When it comes to technology, this is an area in which Rishi Sunak thinks he can shine; as one of the youngest prime ministers in British history, Number 10 believes he will be able to show off his fluency in the sector and therefore offer something Sir Keir Starmer – and even other world leaders – cannot.
But that political calculation must be seen in the context of the Conservatives’ dire poll ratings, bruising by-election losses in Tamworth and Mid-Bedfordshire (and another by-election most likely on the way in Wellingborough), and NHS waiting lists remaining high.
Moreover, the ongoing war in the Middle East continues to overshadow government business: aptly demonstrated when, after his speech, a member of the media asked about the conflict between Israel and Hamas and the UK’s response to it.
That is not to say that AI will not have a significant impact on British politics – we only have to look to the recent deepfake audio recordings of the Labour leader that circulated online at the beginning of his party conference to see how elections could be impacted.
In his speech, Mr Sunak claimed he was “doing the right thing, not the easy thing” on dealing with AI – but with the cost of living crisis continuing to plague British households and war in the Middle East, how much will the public sit up and take note?

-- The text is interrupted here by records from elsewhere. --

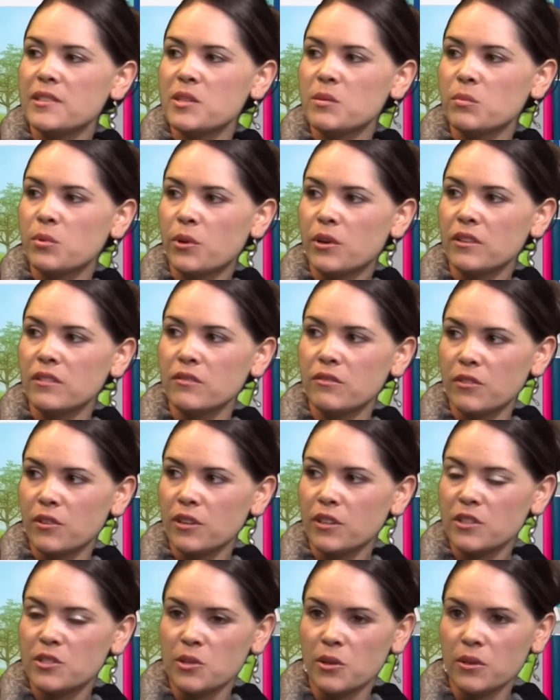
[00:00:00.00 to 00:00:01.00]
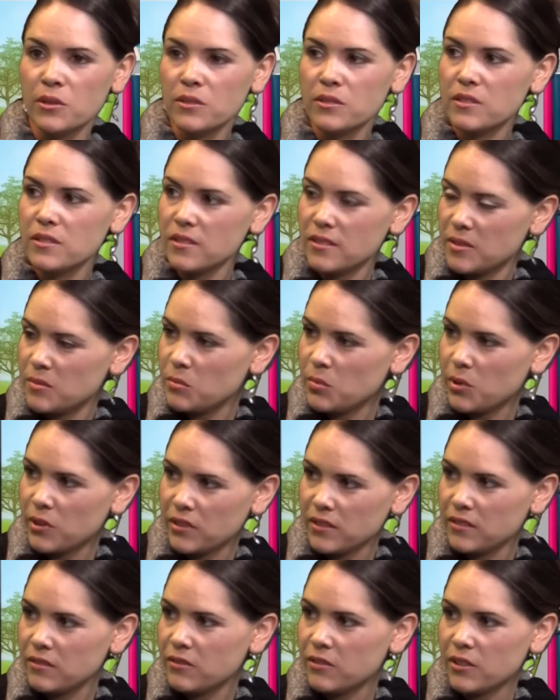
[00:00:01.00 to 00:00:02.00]
It's important for adults. It's
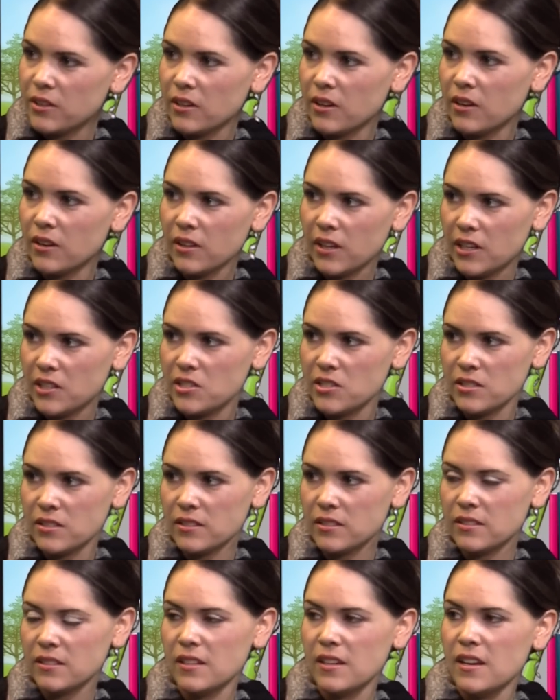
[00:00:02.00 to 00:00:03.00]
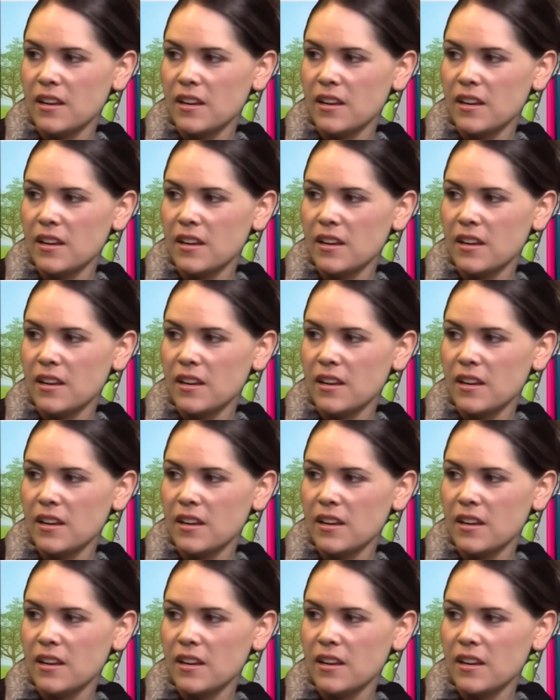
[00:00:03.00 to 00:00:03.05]
important for all ages.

Next week’s AI Safety Summit at Bletchley Park, home of Britain’s Second World War codebreakers, will see other world leaders and tech bosses unite to discuss how the technology should be regulated.
It will focus on the misuse of it, such as to carry out cyberattacks or develop bioweapons, and the threats posed by the loss of control of AI.

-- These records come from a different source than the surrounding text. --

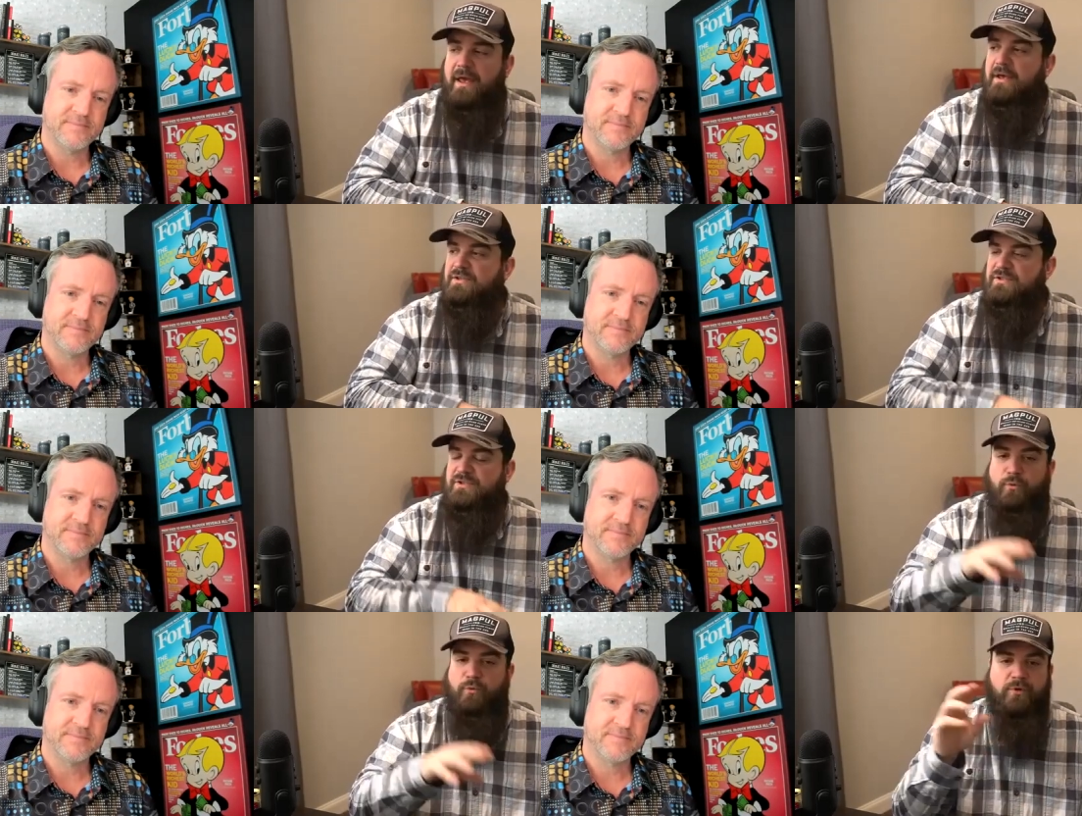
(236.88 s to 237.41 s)

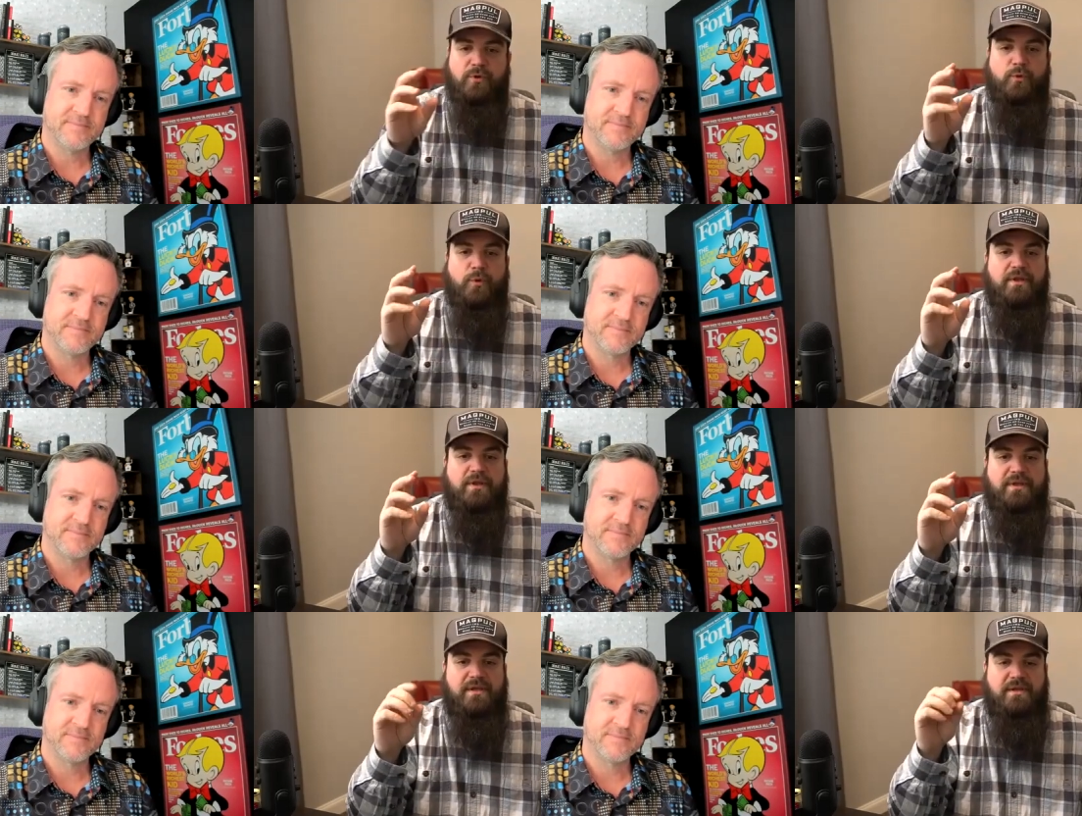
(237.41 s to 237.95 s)
Speaker 1: So real
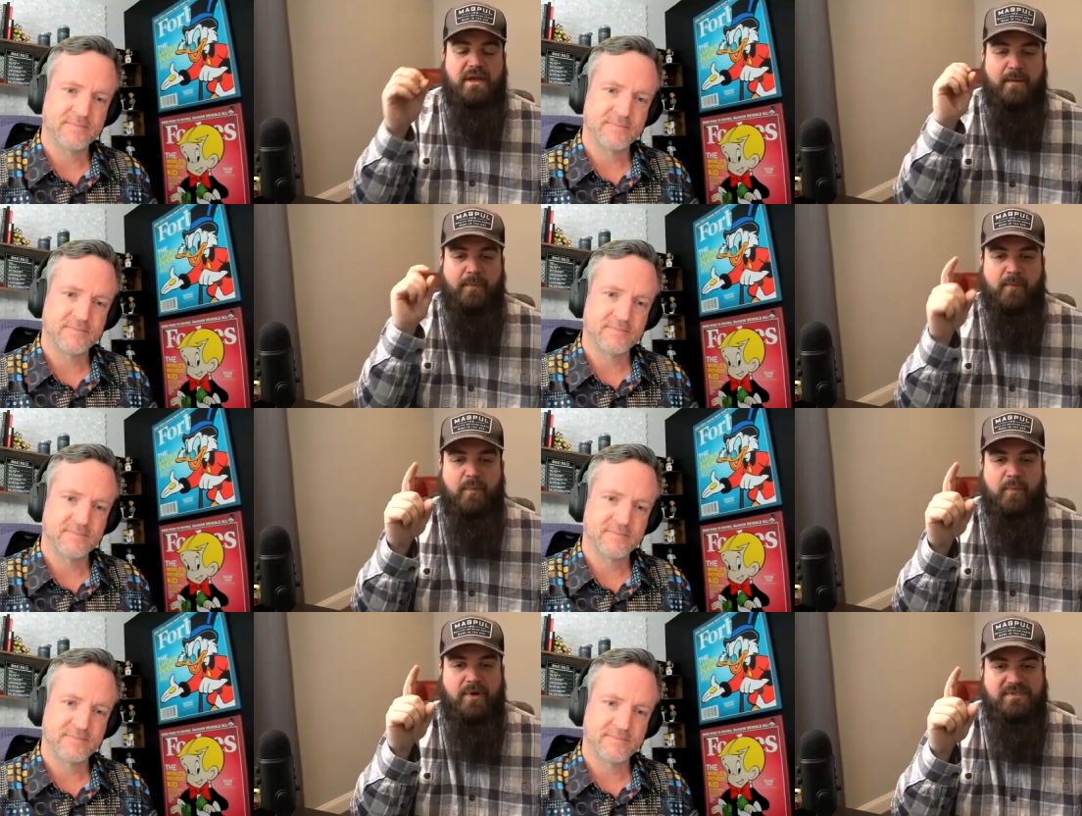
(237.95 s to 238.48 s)
quickly, a couple
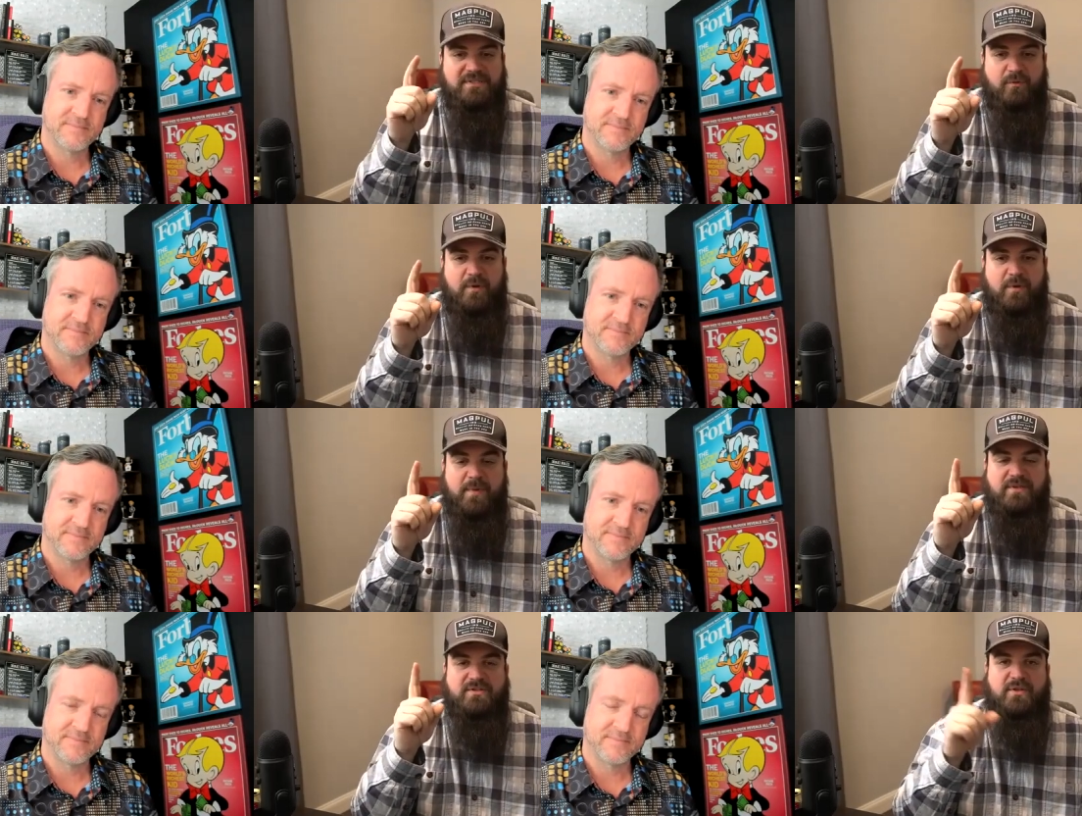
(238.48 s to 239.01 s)
of points that I want
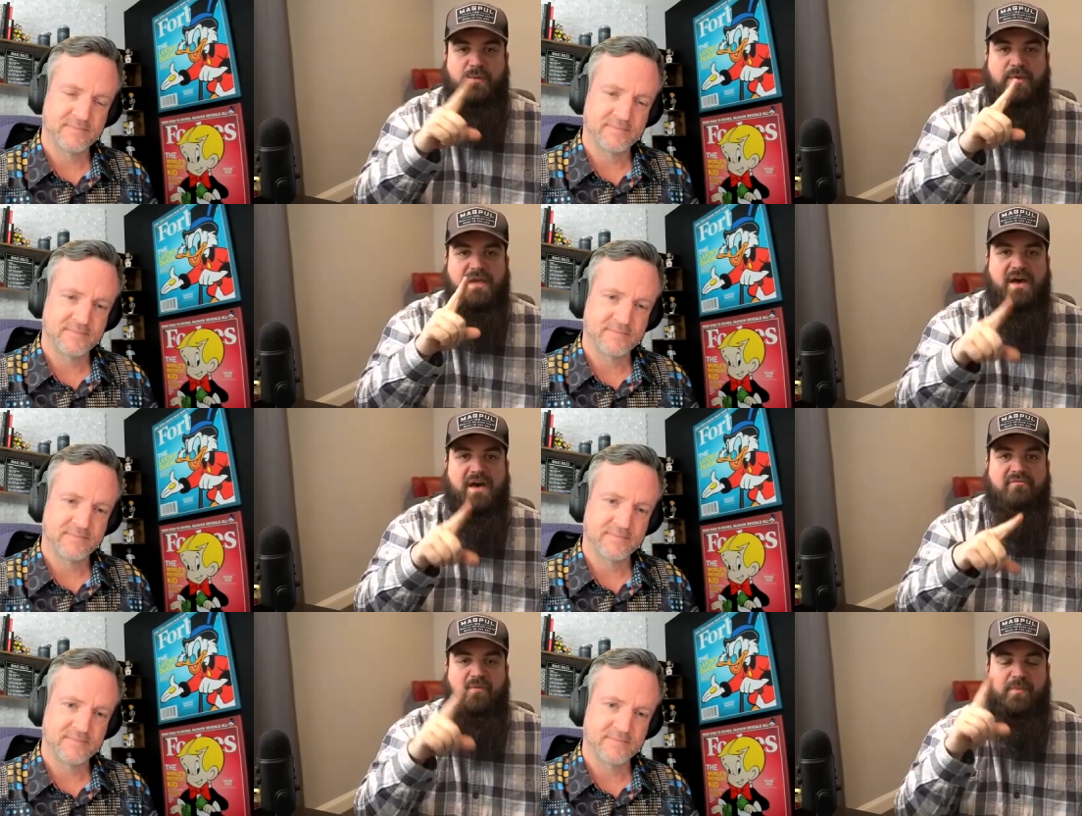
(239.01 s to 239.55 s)
to make sure that we
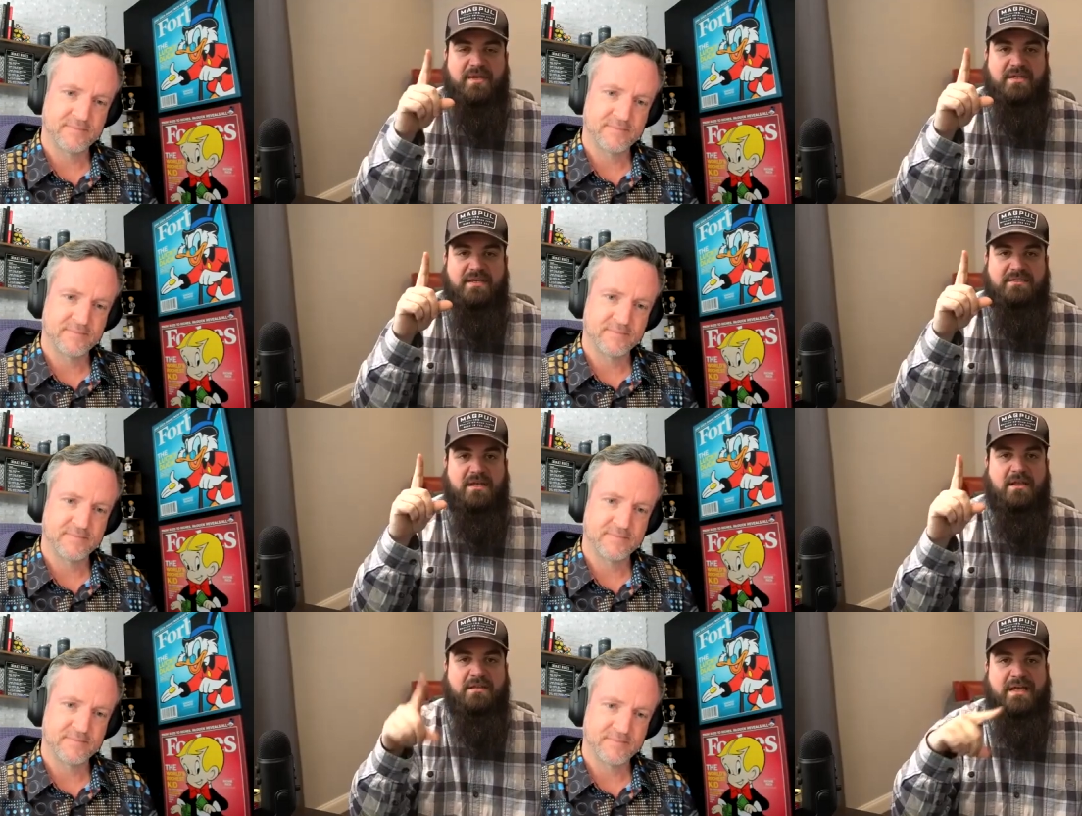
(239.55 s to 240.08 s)
cover, because
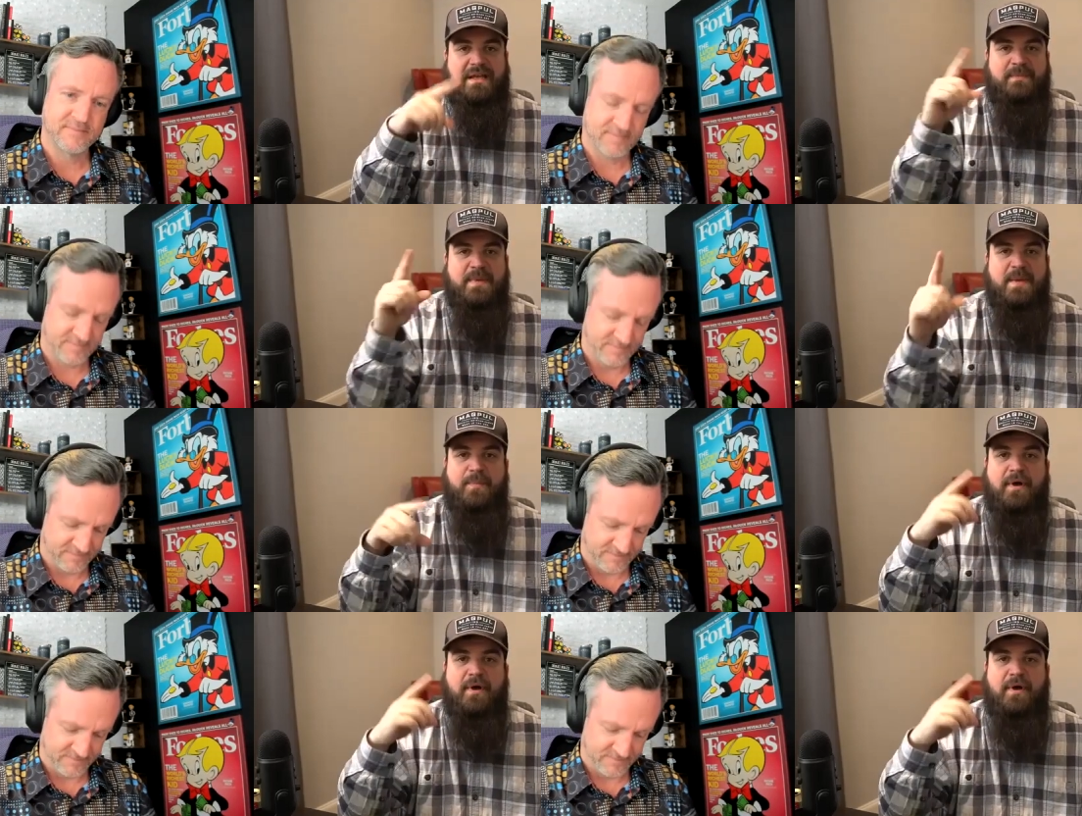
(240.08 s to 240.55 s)
a lot of people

Talks will also cover its impact on wider society, such as in elections.
Mr Sunak defended inviting China to the summit, despite criticism from some on his own backbenches, saying it was “not an easy decision… but I do believe it is the right thing”.
The prime minister added: “China is unquestionably the world’s second AI power behind the US, that’s just a fact.

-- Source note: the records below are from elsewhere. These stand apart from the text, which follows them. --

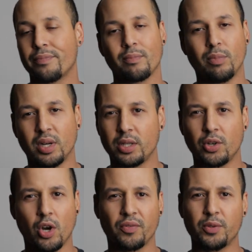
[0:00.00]
But,
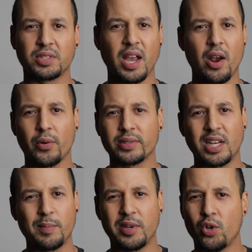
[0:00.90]
if you're scared all the
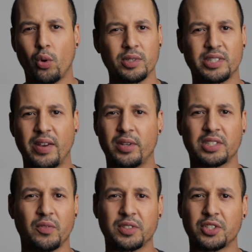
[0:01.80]
time and you're always giving
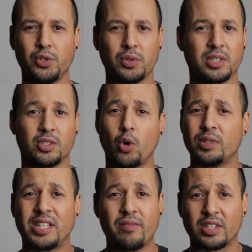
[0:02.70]
yourself excuses, you're always
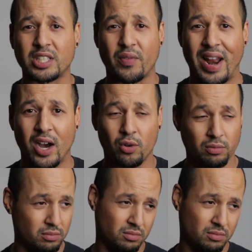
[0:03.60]
giving yourself an out.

“And AI doesn’t respect borders, so if you are seriously trying to address this issue, it is right to try and engage with AI’s leading powers.”
Sunak must make concrete decisions on AI approach
Rishi Sunak’s government is determined to be seen as a leading force in artificial intelligence and next week’s summit at Bletchley Park is the prime opportunity for them to do it.
But it is not enough to tell us that the benefits of AI need to be balanced with the risks.
To make clear where the UK government stands on AI, we need officials to explain how they are going to prioritise these benefits and the value system they will use to evaluate the safety risks.
Mr Sunak has announced an AI safety institute that will evaluate new types of AI so we know what the models are capable of, but we still don’t know how much power this institute will have to influence government decision-making based on its findings.
The EU is leading the way in terms of regulation, with its draft AI act that is currently going through a legislative process – meanwhile the UK’s white paper, published in March, suggests the government hopes to adopt a more light-touch approach.
But if the country is to be a tech superpower by 2023 as Sunak has pledged, concrete decisions need to be made.
Mr Sunak has already met several leading figures working in AI development, including the bosses of ChatGPT creator OpenAI and UK-based Google DeepMind.
Thursday’s paper, which includes assessments from UK intelligence agencies, will form part of the discussions.
Technology Secretary Michelle Donelan will open the summit next Wednesday, 1 November.